• **EXERCISE DIRECTIONS**: Once the pictures have been excluded, set down each remaining entry word for word.

─── TASK MATERIAL

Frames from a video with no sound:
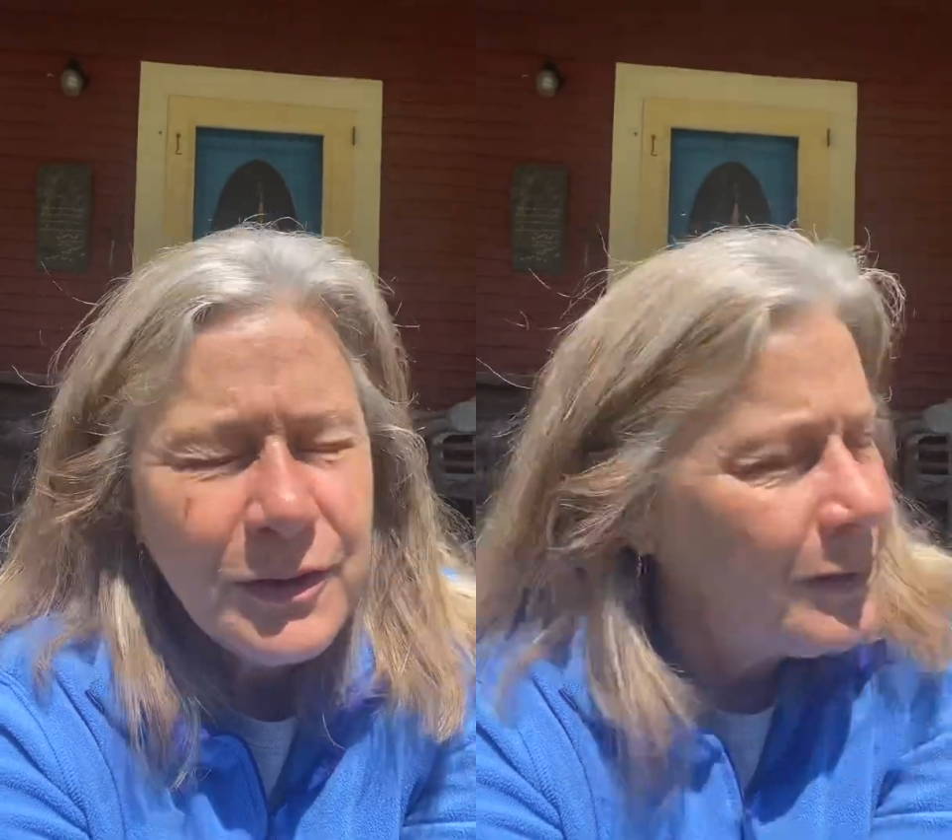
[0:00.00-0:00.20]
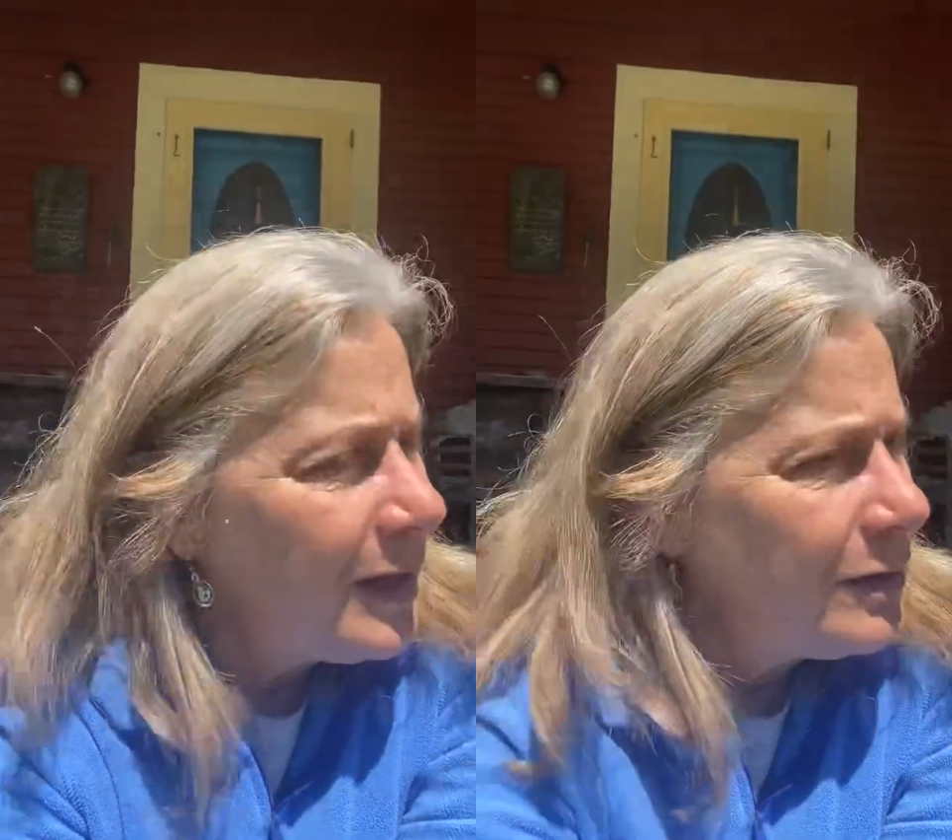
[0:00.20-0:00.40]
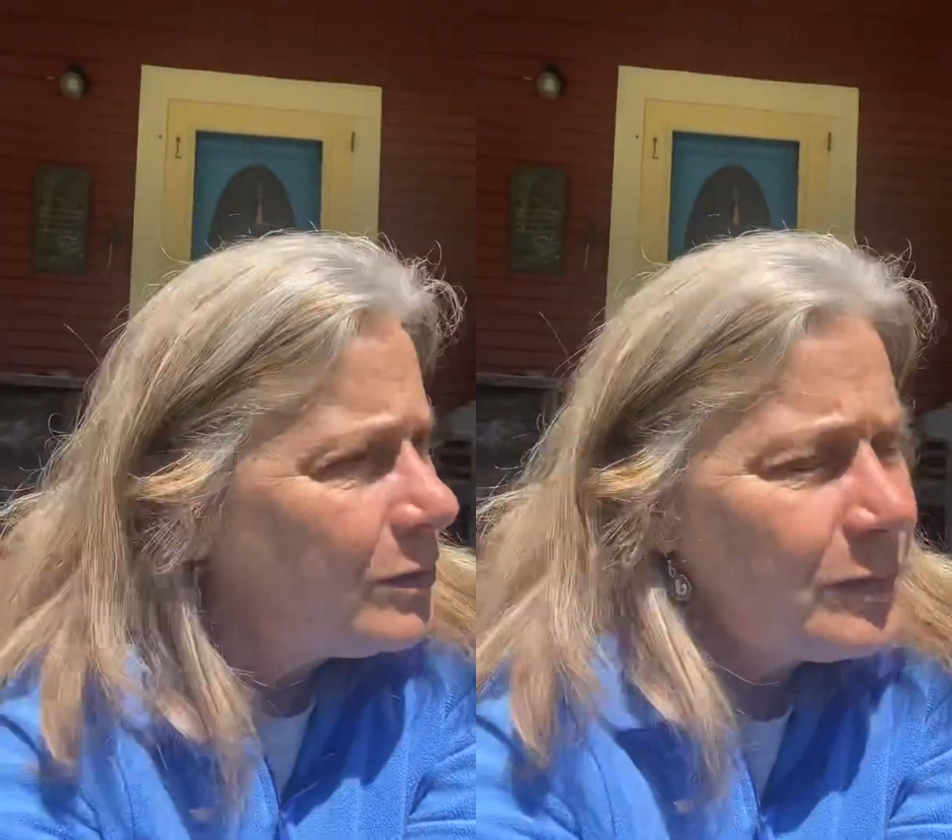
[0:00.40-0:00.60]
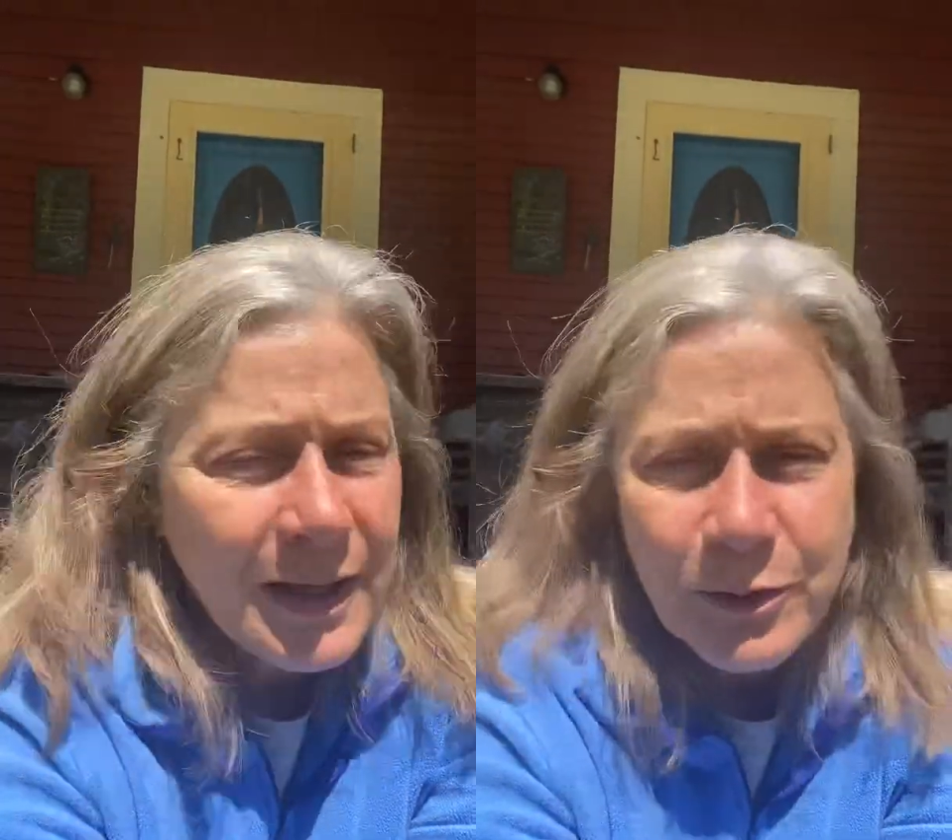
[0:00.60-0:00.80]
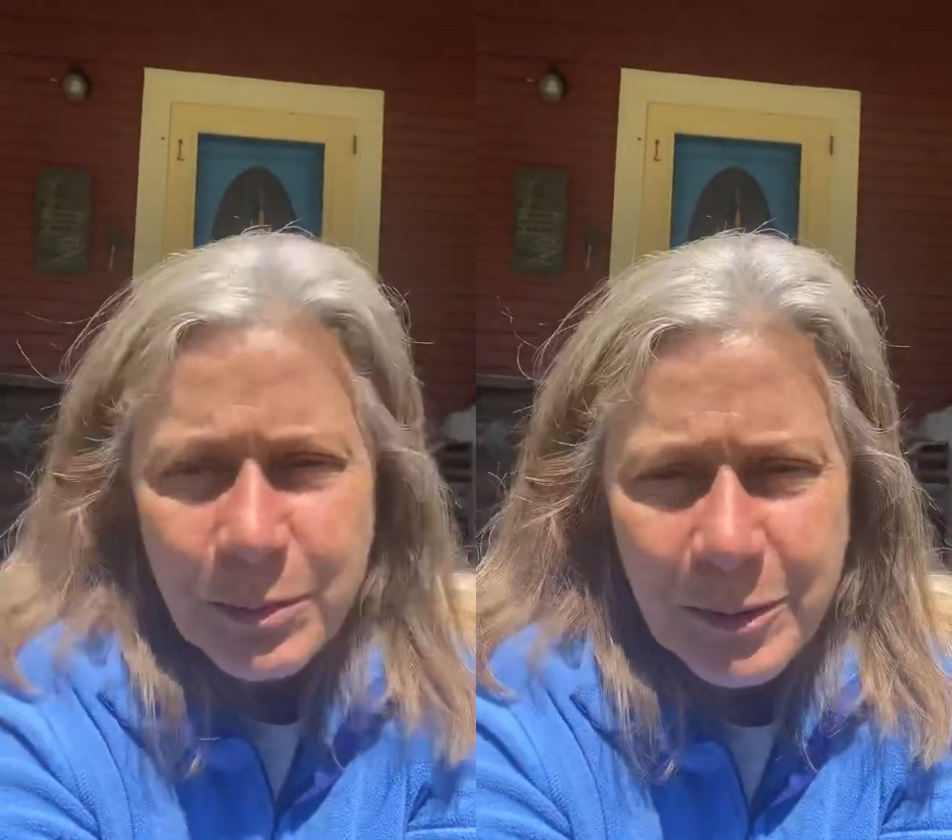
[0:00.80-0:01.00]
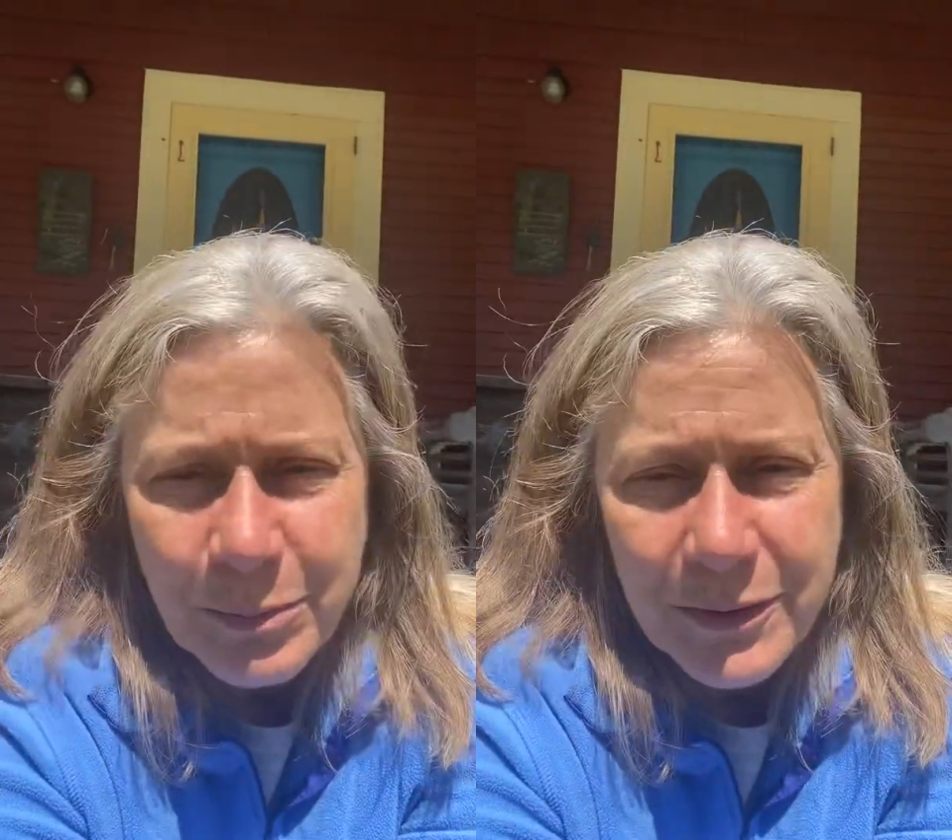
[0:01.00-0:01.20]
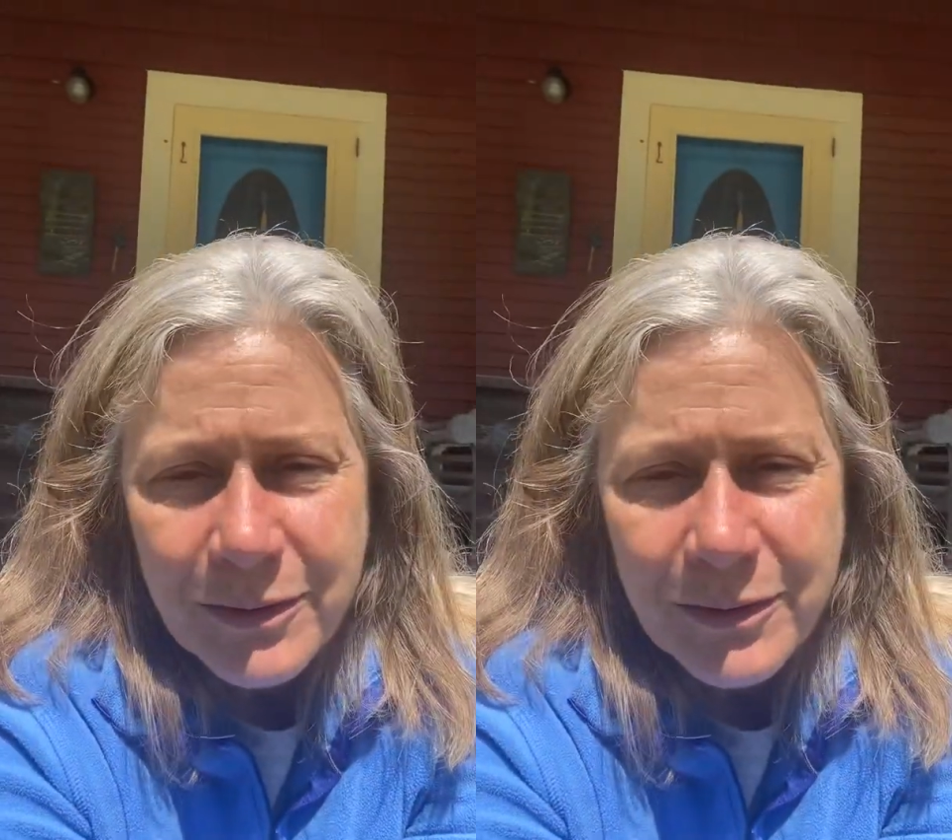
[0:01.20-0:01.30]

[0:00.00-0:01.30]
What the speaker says: You can't do that to people.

──────

• **SOLUTION**:
Frames from a video with no sound:
[0:00.00-0:00.20]
[0:00.20-0:00.40]
[0:00.40-0:00.60]
[0:00.60-0:00.80]
[0:00.80-0:01.00]
[0:01.00-0:01.20]
[0:01.20-0:01.30]

[0:00.00-0:01.30]
What the speaker says: You can't do that to people.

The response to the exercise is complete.